Part of the Luma Platform is Luma Lab Connect, a powerful tool that automatically ingests and centralizes data from any file based laboratory instrument, extracts descriptive metadata and experiment results from files, and then makes data across labs and experiments available for exploration, analysis, and insights on one harmonized, low-code cloud platform, Luma.

In addition to the powerful capabilities of Luma, we have applications used by millions of scientists that have been purpose-built to support specific components of the R&D cycle such as flow cytometry, mass spectrometry data analysis, DNA cloning, genomics, and sequence analysis. The goal is to augment the science itself taking place in the lab and to empower scientists to swiftly transform data into actionable insights, enhancing decision-making processes for therapeutics or materials development.

AI Integration: How has Dotmatics incorporated AI and machine learning into its products, and what benefits has it brought to customers?

Whether the domain is pharmaceutical therapies, materials, or agriculture, Dotmatics want to support our customers who are focused on reversing the downward trend of ROI in scientific research – and we believe that AI/ML have a huge part to play in this. 

We think about that digital transformation journey toward achieving predictive and generative insights on a spectrum in three primary phases: Foundational, Transformational, and Aspirational. Many companies sit in one of the first two phases.

Most are “foundational,” they do the basics brilliantly such as simplifying the application landscape and workflows, and doing digital data capture. That means simply using software, moving off a pen and paper or spreadsheet and using software in its place.
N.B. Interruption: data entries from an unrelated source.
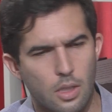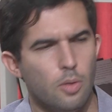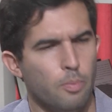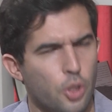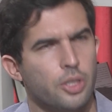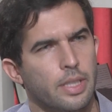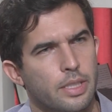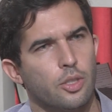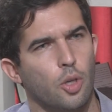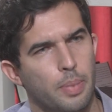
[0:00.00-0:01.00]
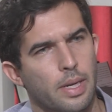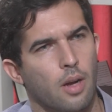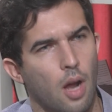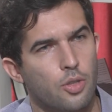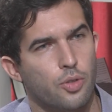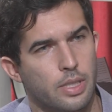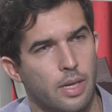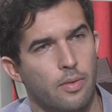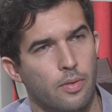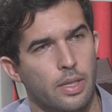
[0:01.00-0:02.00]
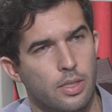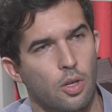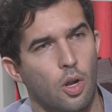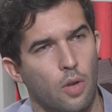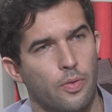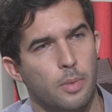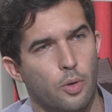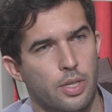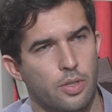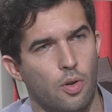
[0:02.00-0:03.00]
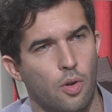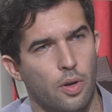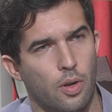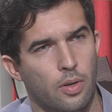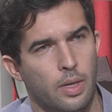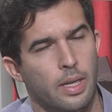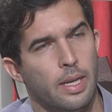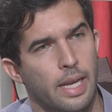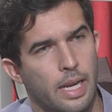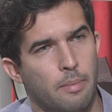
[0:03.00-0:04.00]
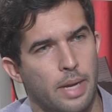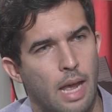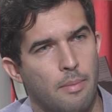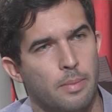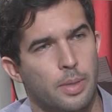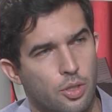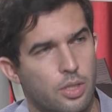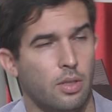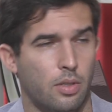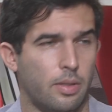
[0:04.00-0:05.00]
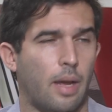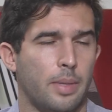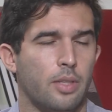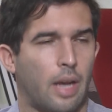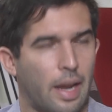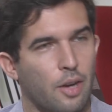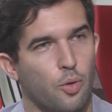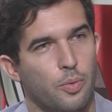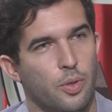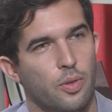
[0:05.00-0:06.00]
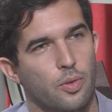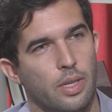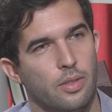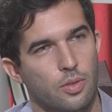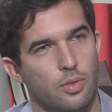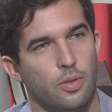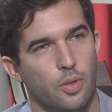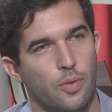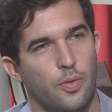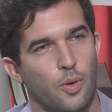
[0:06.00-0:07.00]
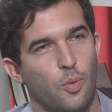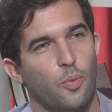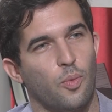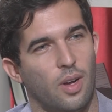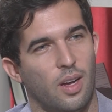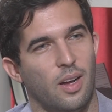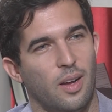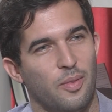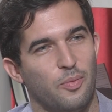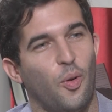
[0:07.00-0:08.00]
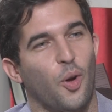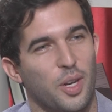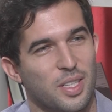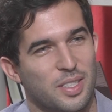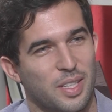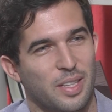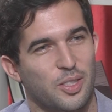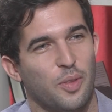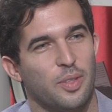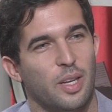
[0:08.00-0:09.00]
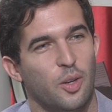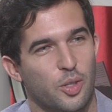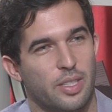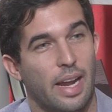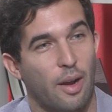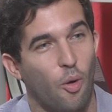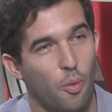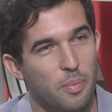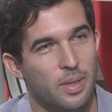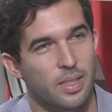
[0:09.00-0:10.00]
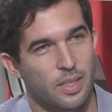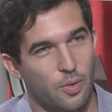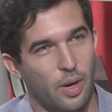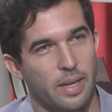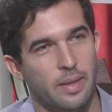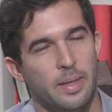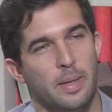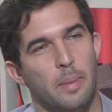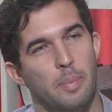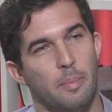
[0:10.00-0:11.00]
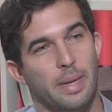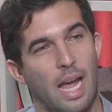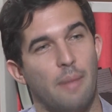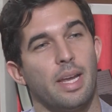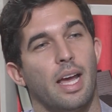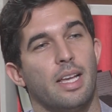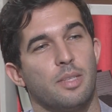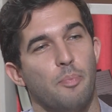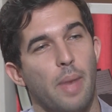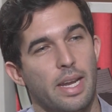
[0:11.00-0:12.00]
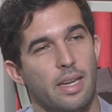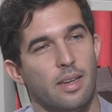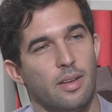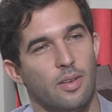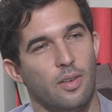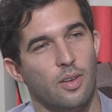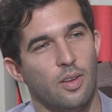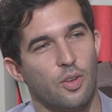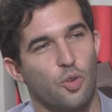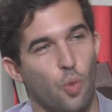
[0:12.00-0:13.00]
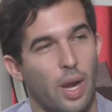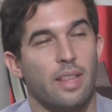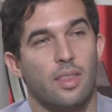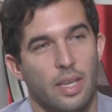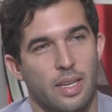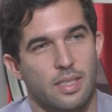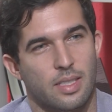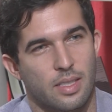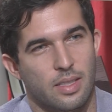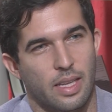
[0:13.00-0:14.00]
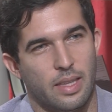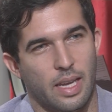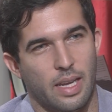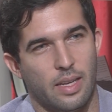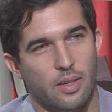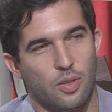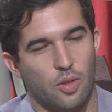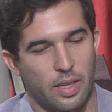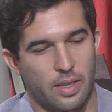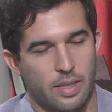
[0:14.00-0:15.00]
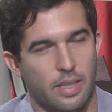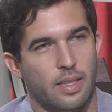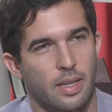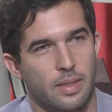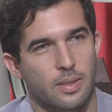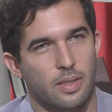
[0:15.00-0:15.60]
mostly Eastern European countries. There's a lot of immigration going on in Miami because, I agree with you, they do look for forest and something that looks like home, right? But Miami has many great things that they, that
While the data might not be structured correctly, you have an understanding that software is necessary to derive efficiency. That’s where change begins.
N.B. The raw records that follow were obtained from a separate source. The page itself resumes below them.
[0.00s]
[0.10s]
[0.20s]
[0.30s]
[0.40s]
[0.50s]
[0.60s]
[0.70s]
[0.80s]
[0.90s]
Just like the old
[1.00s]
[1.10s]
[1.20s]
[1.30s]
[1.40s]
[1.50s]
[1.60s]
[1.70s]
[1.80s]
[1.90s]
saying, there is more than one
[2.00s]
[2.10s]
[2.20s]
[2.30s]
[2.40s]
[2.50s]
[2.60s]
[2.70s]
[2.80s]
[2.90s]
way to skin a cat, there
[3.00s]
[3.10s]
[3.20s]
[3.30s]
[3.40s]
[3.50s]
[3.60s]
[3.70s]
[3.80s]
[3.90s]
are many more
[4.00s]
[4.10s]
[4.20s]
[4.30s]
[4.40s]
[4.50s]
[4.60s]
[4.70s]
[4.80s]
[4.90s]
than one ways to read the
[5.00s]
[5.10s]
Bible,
Some companies are in the “transformational” phase; you’ve recently implemented or are in the process of implementing a platform to harmonize all their data, and perhaps are even starting to achieve analytical insights as a result. But it’s here in this early transformational phase where most companies get stuck. 

The challenge is, without a harmonized data platform, you cannot get insights at scale from that proprietary data. Much of the industry struggles with complex, massive, yet isolated data points from applications and instruments, and bringing all of these data points together between applications into a workflow will likely consume much of the next few years. And that’s a big problem. Because, beyond your people, we know our customers’ number one asset is your proprietary data. These data come from years of experience and knowledge gained in the discovery process, and it’s what separates a company from their competition. 

Dotmatics
Dotmatic Interview

Ultimately everyone is moving towards the “aspirational” phase—first achieving lab automation, then starting to utilize AI to gain new insights in research, and ultimately, performing in-silico methods, and simulations. It’s this phase that we so commonly hear our customers say that they need help from the right technology partner to get there, to address those data silos, interoperability, and workflow problems.

Through our Dotmatics Luma Platform in particular, Dotmatics is helping its customers into this aspirational phase. Luma Lab Connect aggregates, processes, models, and analyzes data from any laboratory instrument or other data source from one platform. It lets labs create and execute queries using natural language processing and generative AI to provide an unprecedented ability to easily analyze complex relationships. 

 AI-Powered Research: How do you see AI changing the scientific research landscape, and how is Dotmatics positioned to support this shift?

AI is fundamentally transforming the scientific research landscape by enhancing the speed and accuracy of data analysis, enabling more complex and nuanced experiments, and facilitating breakthroughs at an unprecedented pace. It’s taking the traditional drug discovery funnel and shortening it while vastly widening the initial possibility of compounds and therapies considered. AI can automate routine tasks, allowing for the modeling of complex biological systems, and can predict outcomes from vast datasets that are beyond human capacity to analyze efficiently. This leads to more precise experiments, innovative drug development, and smarter, faster scientific discoveries.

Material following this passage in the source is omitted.